É extremamente oportuna a realização do II FÓRUM DE ESPECIALIDADES MÉDICAS, em 28 de maio, em vista de sempre ser questionada a necessidade de comprovação da qualificação dentro da medicina.

Por longo tempo debate-se esta questão que nos parece crucial para a segurança do atendimento aos pacientes. É certo que as leis, especificamente o Decreto Lei 4.113/42, e o Decreto 20.931/32, que impõem punição aos que, por intermédio de publicidade ou outro meio qualquer, anunciam serem especialistas, sem terem títulos registrados nos ramos da medicina (especialidades?), e proíbem anúncio de especialidade não reconhecida no ensino ou que tenham tido sanção das sociedades médicas, vêm em socorro do que posteriormente vieram dizer as Resoluções oriundas do CFM e das preciosas assertivas do Convênio CFM-AMB-CNRM para o Reconhecimento das Especialidades Médicas no Brasil. Também é sempre conveniente citar o enorme esforço das Comissões de Divulgação de Assuntos Médicos em todos os Conselhos Regionais de Medicina na vigilância das publicidades cada vez mais audaciosas em certas atividades médicas. A Resolução CFM 1.701/03 veio definitivamente balizar as condutas, inclusive servindo de apoio para decisões judiciais.

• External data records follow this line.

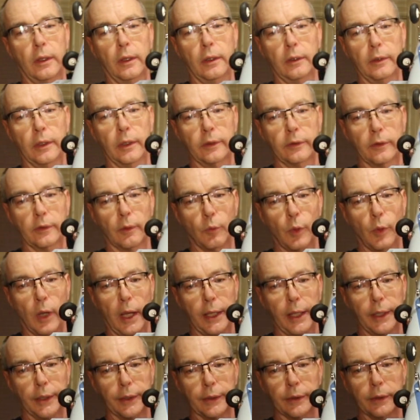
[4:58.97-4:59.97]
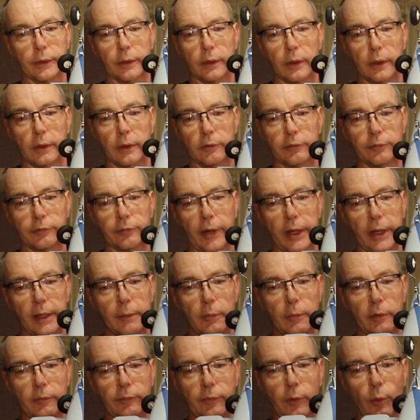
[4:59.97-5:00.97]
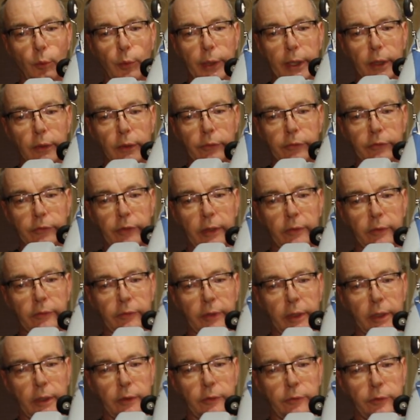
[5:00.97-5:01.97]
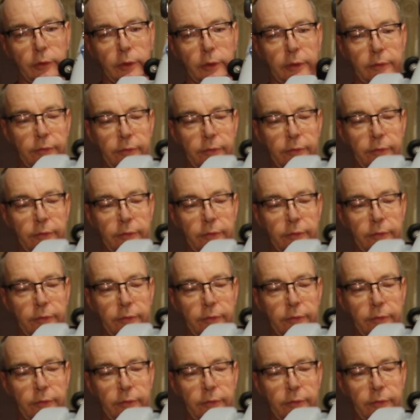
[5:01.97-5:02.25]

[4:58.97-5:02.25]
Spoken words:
that the wire frame of the wheel sits in, as you can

Agora neste início de século XXI, com algumas justas e outras exacerbadas cobranças da sociedade quanto aos serviços médicos, é preciso que, antes de possível regulação externa, nós, em demonstração inequívoca de reconhecimento da realidade, possamos estabelecer limites claros dentro das qualificações, deixando de vez no passado aquela afirmação de que o diploma de médico possibilita o exercício geral e ilimitado da atividade. É anacrônico e até certo ponto desmoralizante que, frente ao avanço rápido e preciso da ciência médica, continuemos a generalizar este conceito. Certo é também que os médicos generalistas e os que se dedicam a procedimentos que não sejam de obrigatória pré-qualificação são de imensa necessidade e de reconhecida dedicação no atendimento da população de um país imenso e com descuidos sociais como o nosso. Como então acertar esta equação? Como garantir que profissionais mal habilitados – e até mal intencionados – não possam aventurar-se em áreas de alto conhecimento e treinamento?

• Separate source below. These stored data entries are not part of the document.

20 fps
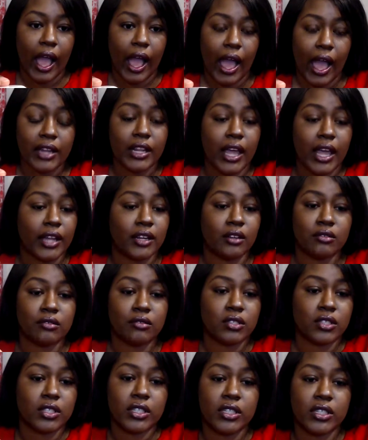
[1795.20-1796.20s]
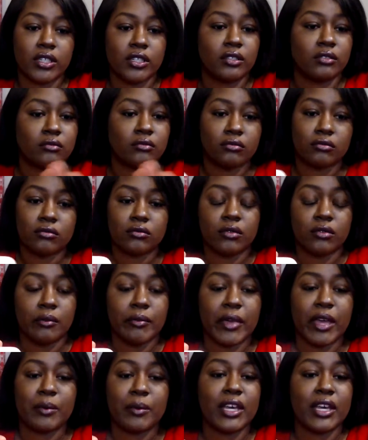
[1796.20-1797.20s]
I don't see,
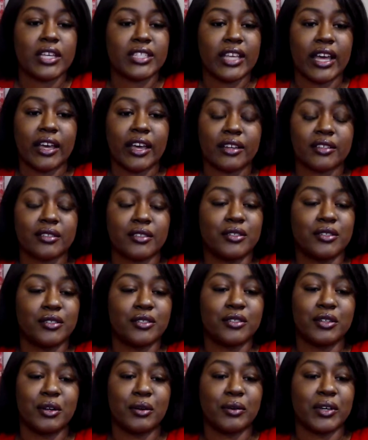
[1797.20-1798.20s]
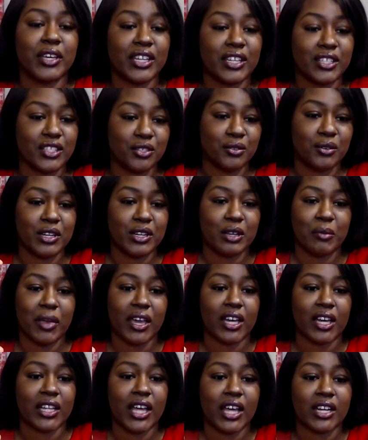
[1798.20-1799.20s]
maybe as I, get into it and
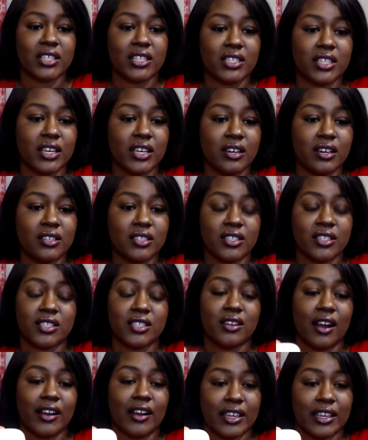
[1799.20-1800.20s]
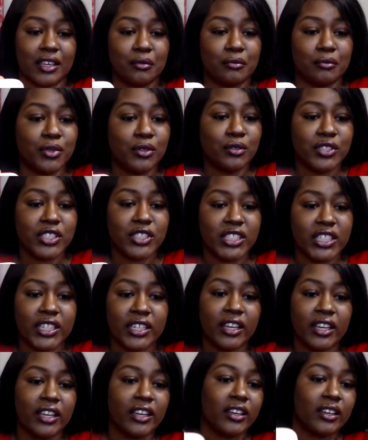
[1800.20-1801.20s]
make a lot of sales and start getting
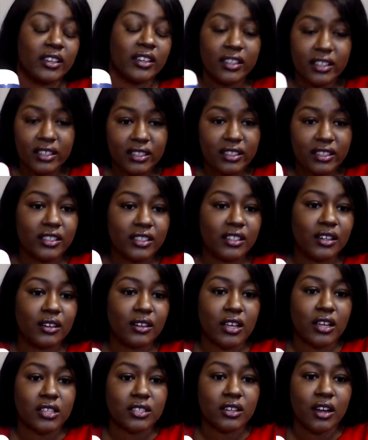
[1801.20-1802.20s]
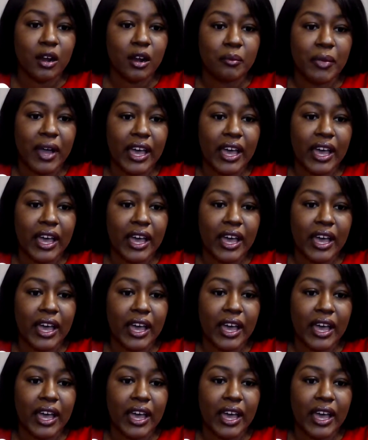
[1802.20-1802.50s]
bougie, I'll start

Entendo que esta é mais uma missão de todos os que se propõe a discutir o assunto. Sem paixões ou corporativismos, compreendendo o imenso desafio frente a um sistema de ensino anárquico e as vagas de pós-graduação insuficientes para os egressos. É preciso um começo para tudo e entendo ser esta uma grande e preciosa oportunidade.

 

* É conselheiro federal pelo estado do Pará.